== DATA EXTRACT

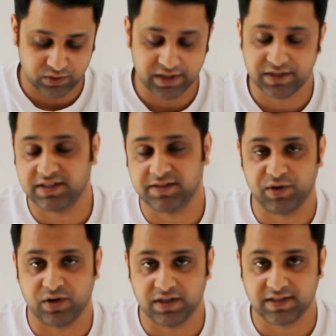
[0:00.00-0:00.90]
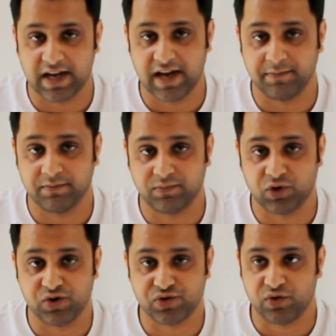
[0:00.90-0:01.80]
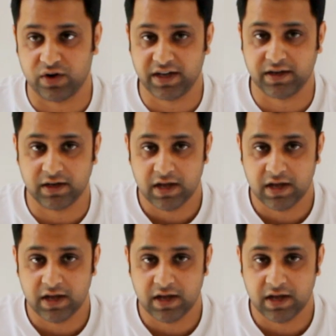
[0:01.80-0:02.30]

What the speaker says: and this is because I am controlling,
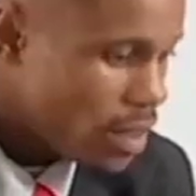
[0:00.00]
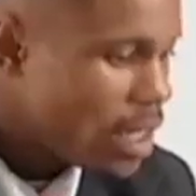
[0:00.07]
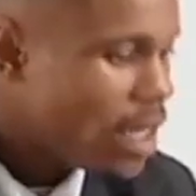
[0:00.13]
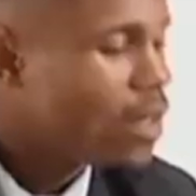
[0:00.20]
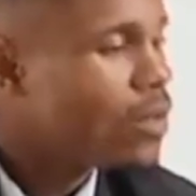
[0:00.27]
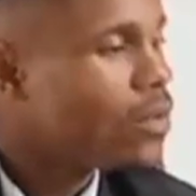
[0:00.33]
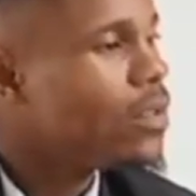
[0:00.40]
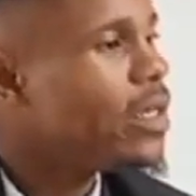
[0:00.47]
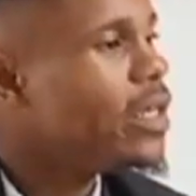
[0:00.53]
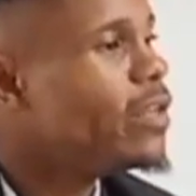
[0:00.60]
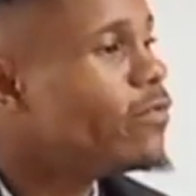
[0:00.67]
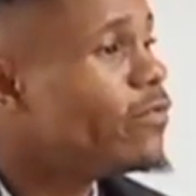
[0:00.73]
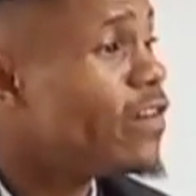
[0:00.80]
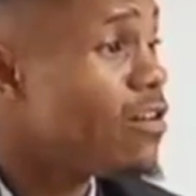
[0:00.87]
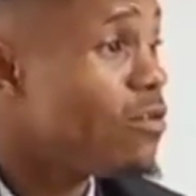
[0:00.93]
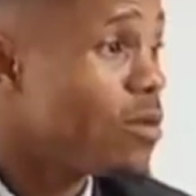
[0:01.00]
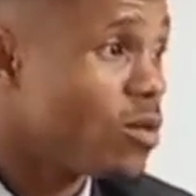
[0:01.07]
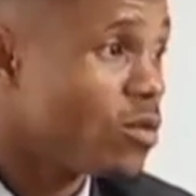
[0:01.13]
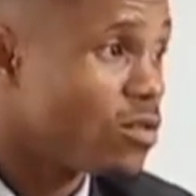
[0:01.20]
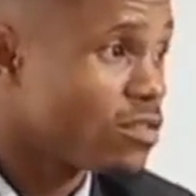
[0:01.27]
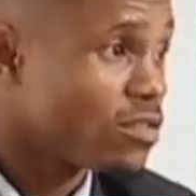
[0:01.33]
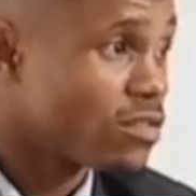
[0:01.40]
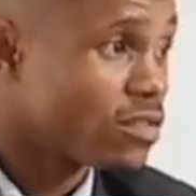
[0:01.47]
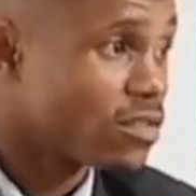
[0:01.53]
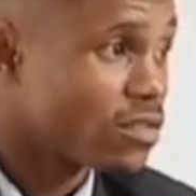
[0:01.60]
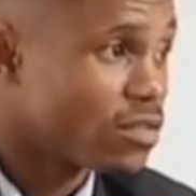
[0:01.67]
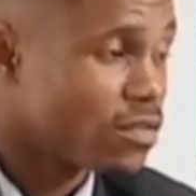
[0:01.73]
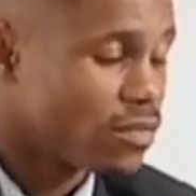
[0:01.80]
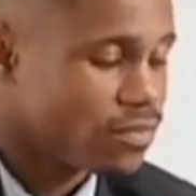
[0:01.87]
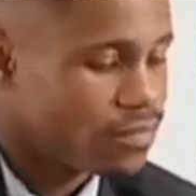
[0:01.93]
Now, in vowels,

====
== DATA EXTRACT

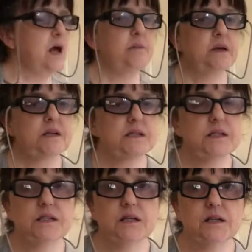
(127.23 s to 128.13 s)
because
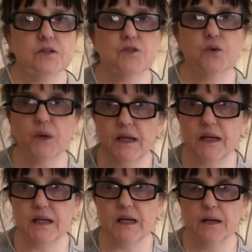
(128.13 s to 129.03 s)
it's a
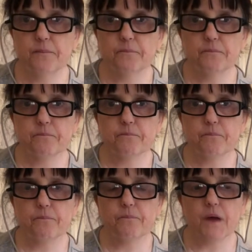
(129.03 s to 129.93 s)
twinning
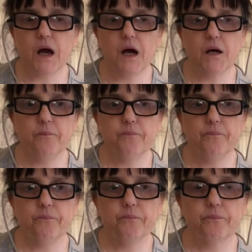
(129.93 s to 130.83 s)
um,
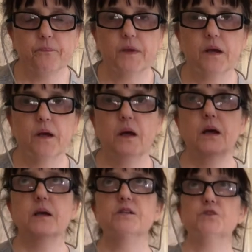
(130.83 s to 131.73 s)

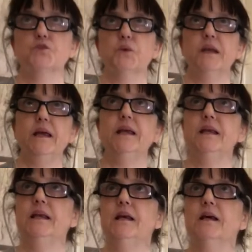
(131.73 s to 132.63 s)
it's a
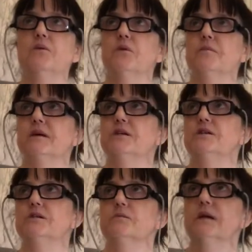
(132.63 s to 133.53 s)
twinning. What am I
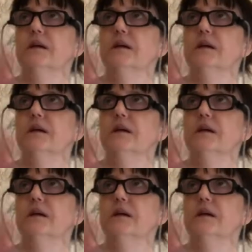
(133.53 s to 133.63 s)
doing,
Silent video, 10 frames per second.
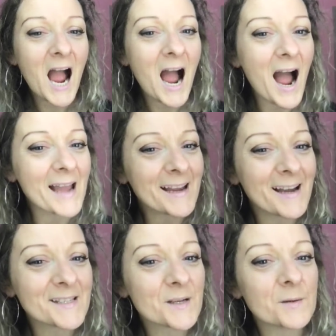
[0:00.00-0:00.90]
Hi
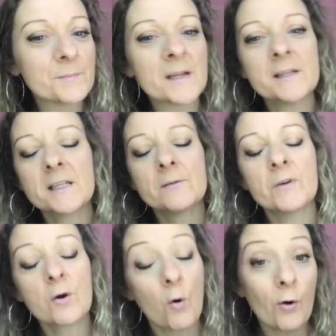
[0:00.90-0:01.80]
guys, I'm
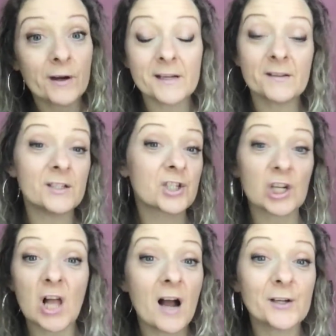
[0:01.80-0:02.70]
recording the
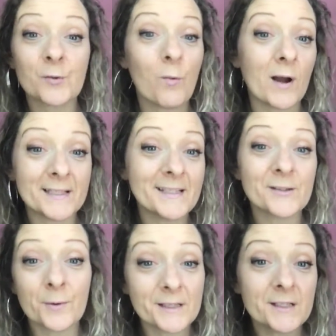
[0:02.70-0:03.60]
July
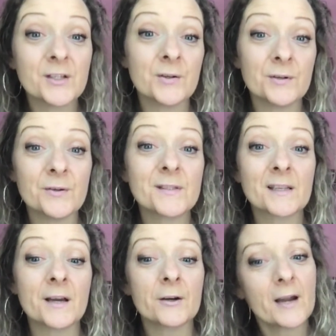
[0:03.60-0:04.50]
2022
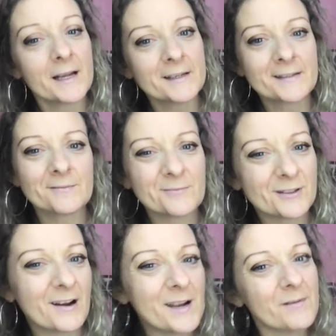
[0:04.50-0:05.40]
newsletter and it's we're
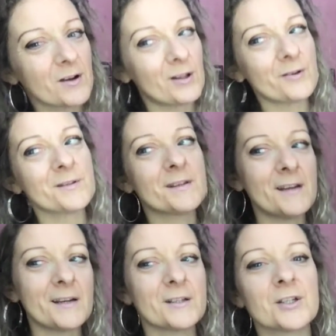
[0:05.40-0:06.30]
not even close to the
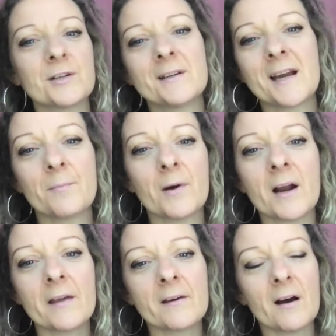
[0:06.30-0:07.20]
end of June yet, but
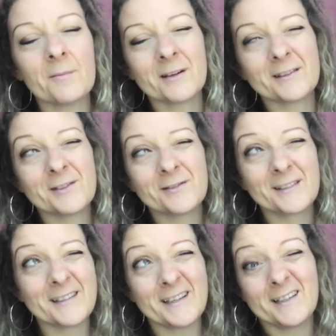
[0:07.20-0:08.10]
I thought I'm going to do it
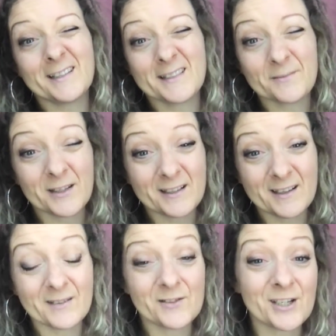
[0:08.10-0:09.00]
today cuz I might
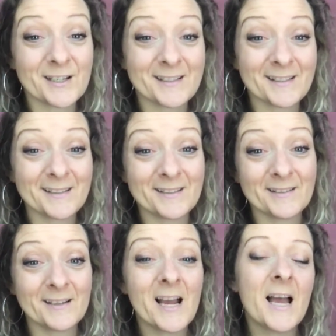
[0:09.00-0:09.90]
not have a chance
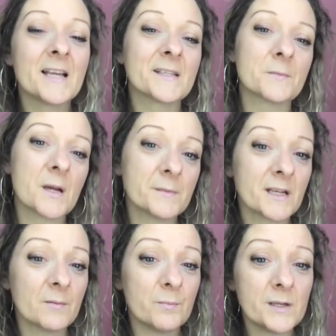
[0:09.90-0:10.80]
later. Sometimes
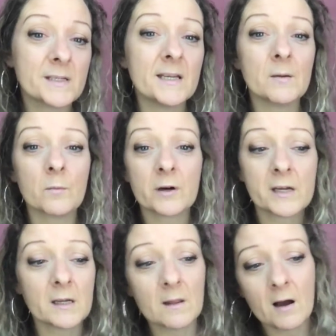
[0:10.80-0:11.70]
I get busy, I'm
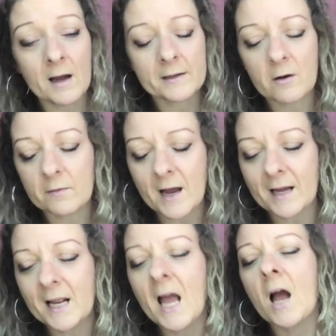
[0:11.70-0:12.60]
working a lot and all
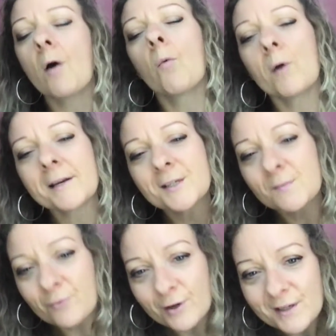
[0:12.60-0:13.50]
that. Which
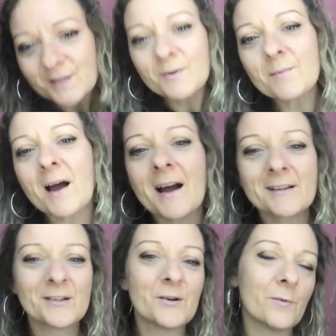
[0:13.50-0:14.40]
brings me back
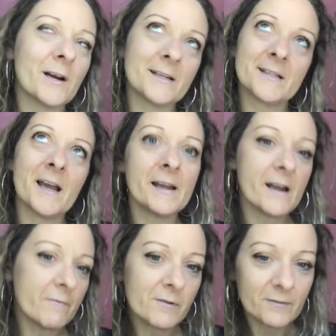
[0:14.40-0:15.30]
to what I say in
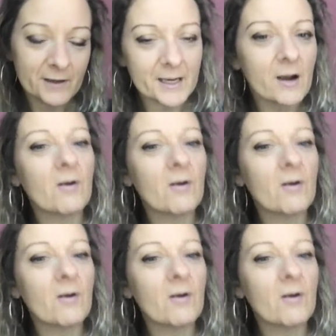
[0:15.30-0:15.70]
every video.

====
== DATA EXTRACT

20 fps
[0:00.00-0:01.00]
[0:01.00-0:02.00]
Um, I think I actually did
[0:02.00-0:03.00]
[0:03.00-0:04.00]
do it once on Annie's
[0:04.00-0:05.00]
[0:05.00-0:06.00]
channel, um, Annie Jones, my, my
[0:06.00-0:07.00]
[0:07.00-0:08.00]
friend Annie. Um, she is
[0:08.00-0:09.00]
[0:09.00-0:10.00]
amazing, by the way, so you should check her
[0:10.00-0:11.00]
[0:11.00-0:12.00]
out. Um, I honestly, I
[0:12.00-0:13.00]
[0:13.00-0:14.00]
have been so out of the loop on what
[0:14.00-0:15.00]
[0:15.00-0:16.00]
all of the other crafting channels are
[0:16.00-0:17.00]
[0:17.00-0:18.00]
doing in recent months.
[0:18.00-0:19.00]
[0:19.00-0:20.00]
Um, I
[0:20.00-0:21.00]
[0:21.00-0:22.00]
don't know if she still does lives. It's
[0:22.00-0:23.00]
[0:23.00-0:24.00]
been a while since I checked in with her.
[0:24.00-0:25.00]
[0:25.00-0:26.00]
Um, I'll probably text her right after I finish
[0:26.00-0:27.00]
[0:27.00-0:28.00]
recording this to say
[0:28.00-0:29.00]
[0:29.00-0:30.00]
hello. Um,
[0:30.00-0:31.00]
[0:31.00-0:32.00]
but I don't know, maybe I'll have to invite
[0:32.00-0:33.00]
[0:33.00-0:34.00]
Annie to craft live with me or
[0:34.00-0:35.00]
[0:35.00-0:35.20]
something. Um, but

====

Would you retype the lines above from the one with "[0:05.00-0:06.00]" down to the one with "[0:24.00-0:25.00]", word for word, both ends included and no other lines?

[0:05.00-0:06.00]
channel, um, Annie Jones, my, my
[0:06.00-0:07.00]
[0:07.00-0:08.00]
friend Annie. Um, she is
[0:08.00-0:09.00]
[0:09.00-0:10.00]
amazing, by the way, so you should check her
[0:10.00-0:11.00]
[0:11.00-0:12.00]
out. Um, I honestly, I
[0:12.00-0:13.00]
[0:13.00-0:14.00]
have been so out of the loop on what
[0:14.00-0:15.00]
[0:15.00-0:16.00]
all of the other crafting channels are
[0:16.00-0:17.00]
[0:17.00-0:18.00]
doing in recent months.
[0:18.00-0:19.00]
[0:19.00-0:20.00]
Um, I
[0:20.00-0:21.00]
[0:21.00-0:22.00]
don't know if she still does lives. It's
[0:22.00-0:23.00]
[0:23.00-0:24.00]
been a while since I checked in with her.
[0:24.00-0:25.00]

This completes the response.